Tuesday, March 3, 2020

Time to Bone the Duck - Ten Years On

Ten years ago I retired from my position at the US Department of Justice after a 32 year career. My decision to retire came after spending some time alone in northern New Hampshire a few weeks before. I had discovered that northern New England is definitely a good place to clear one’s head and get a better perspective on things. I returned to the Great White North seeking some much needed solitude and the quiet of a snowy woods, the wind blowing across an ice-locked lake, to ponder a different kind of future, and essentially a new way of life; to come face-to-face with this decision. And it was a decision I faced with a certain degree of trepidation simply because of the unknown factors coming into play, I had to put aside all distractions and misgivings . . . to step up to the table once and for all, to grab the knife firmly in hand, and bone the damn duck. 

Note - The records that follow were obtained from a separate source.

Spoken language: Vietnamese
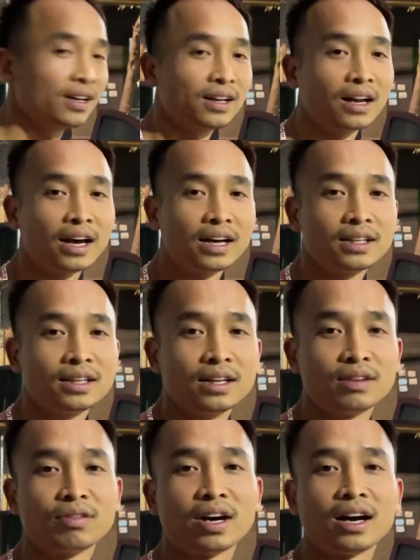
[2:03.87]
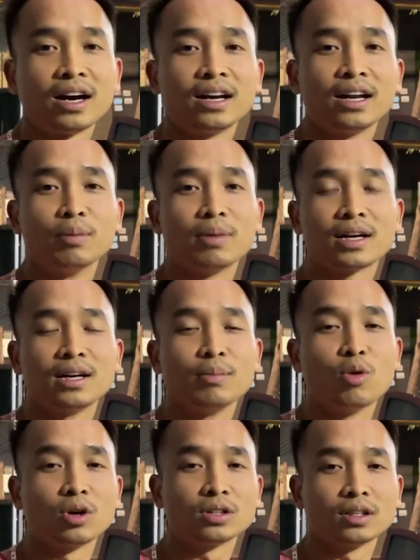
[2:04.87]
đấy và nếu mà cứ
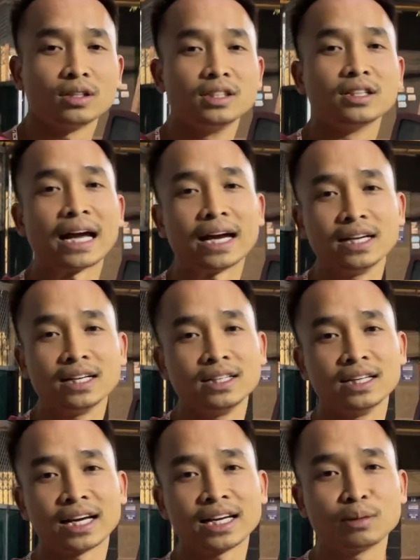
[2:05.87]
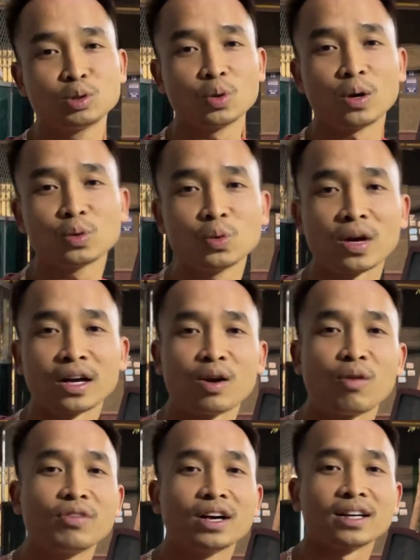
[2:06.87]
mua như này thì anh em Trung Auto lại
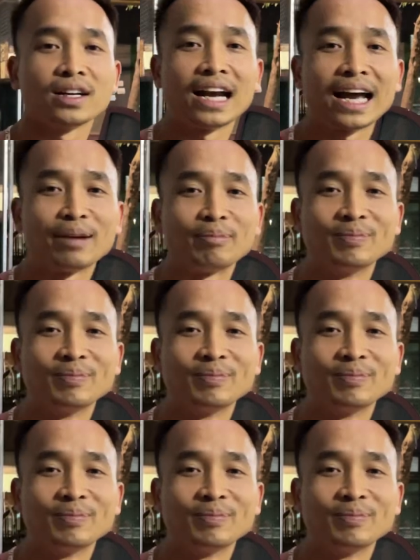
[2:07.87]
có việc để làm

So where does "boning the duck" figure into all of this? The year before, while still on the job, I had read the intensely popular book, Julie & Julia, by Julie Powell (later made into an equally entertaining motion picture staring Meryl Streep and Amy Adams), in which she describes how she came to cook all 524 recipes found in Julia Child’s Mastering the Art of French Cooking over the course of one year. The book and film document the trials and tribulations, victories and failures both small and large, encountered during the endeavor. Some days Ms. Powell cooked more than one recipe, getting the easy stuff out of the way and leaving the more demanding recipes until the end. Throughout her quest, Ms. Powell dreaded the thought that one day she would have to bone a duck if she were to successfully prepare the final recipe . . . pâte de canard en croûte [boned stuffed duck in a pastry crust]. Without giving away the denouement of either the book or the film, I will simply tell you that Powell eventually bones the duck and all was well with the world. Perhaps if she had sought out the snowy woods of northern New England like I did, she would have been able to accomplish her goal without all the existential dread.

The duck, in my own instance, was the decision whether or not to retire. Without going into all the specific details, I can tell you that I had been in the same job since I had completed graduate school and stepped out into the real world in search of a career. It was not the career I originally planned for, but it had been one of the most enriching experiences of my life. How could it not be seeing that I had spent over half of my life at it? I had only one career in my life, only one employer, and most of the people with whom I had worked with had been my colleagues for many, many years. Beyond the important work we shared, we had been there together for weddings, the birth of children, christenings and Bris Milahs, and, sadly, far too many funerals. We shared victories and defeats, we had popped bottles of champagne and cried on each others shoulders. I knew it would be a difficult umbilical to sever once the time came. And then there are the uncertainties of an unknown future. So I had to get away and walk the snowy trails and let the silence and the solitude bolster my courage to make the right decision.

Once home, I came to realize that the decision was not all that difficult. I had done what I had set out to do with my career, and there was still so much out there to see and do. I returned to my office after my time in the Great White North, drank a strong cup of coffee one morning, and then met with my bosses and told them that, after much soul searching, I had decided the time had come to move on and to entertain and explore a new and different destiny. It turns out it was really not that hard to bone the duck, as it were. The first cut is the most important, the hardest. Then you proceed.

And so here it is ten years on and the fears of an uncertain future were unnecessary. How nice to get up each morning and not have to worry about a tedious commute into the city and hours spent dealing with the pressures and stress of a career no matter how rewarding it might be in the final assessment. There has been time to focus on some of my own projects and not trying to squeeze them into a few hours here and there. I have been involved in several interesting research projects for others as an independent historian and research consultant. There have been guest fellowships at the University of North Dakota and Northwestern Oklahome State University and guest lectureships here and there. There has been time to do some interesting travel here at home and in Canada, Europe, and South Africa. There have been months of peace and solitude at our summer home on the shores of Sabbathday Lake, in New Gloucester, Maine. And I am now completing that great American novel I longed to write. Really. What more could I ask for?

So boning the duck proved not to be the challenge first envisioned when wondering what the future might bring. Once completed everything just fell away from the bones as it should. The adventure continues.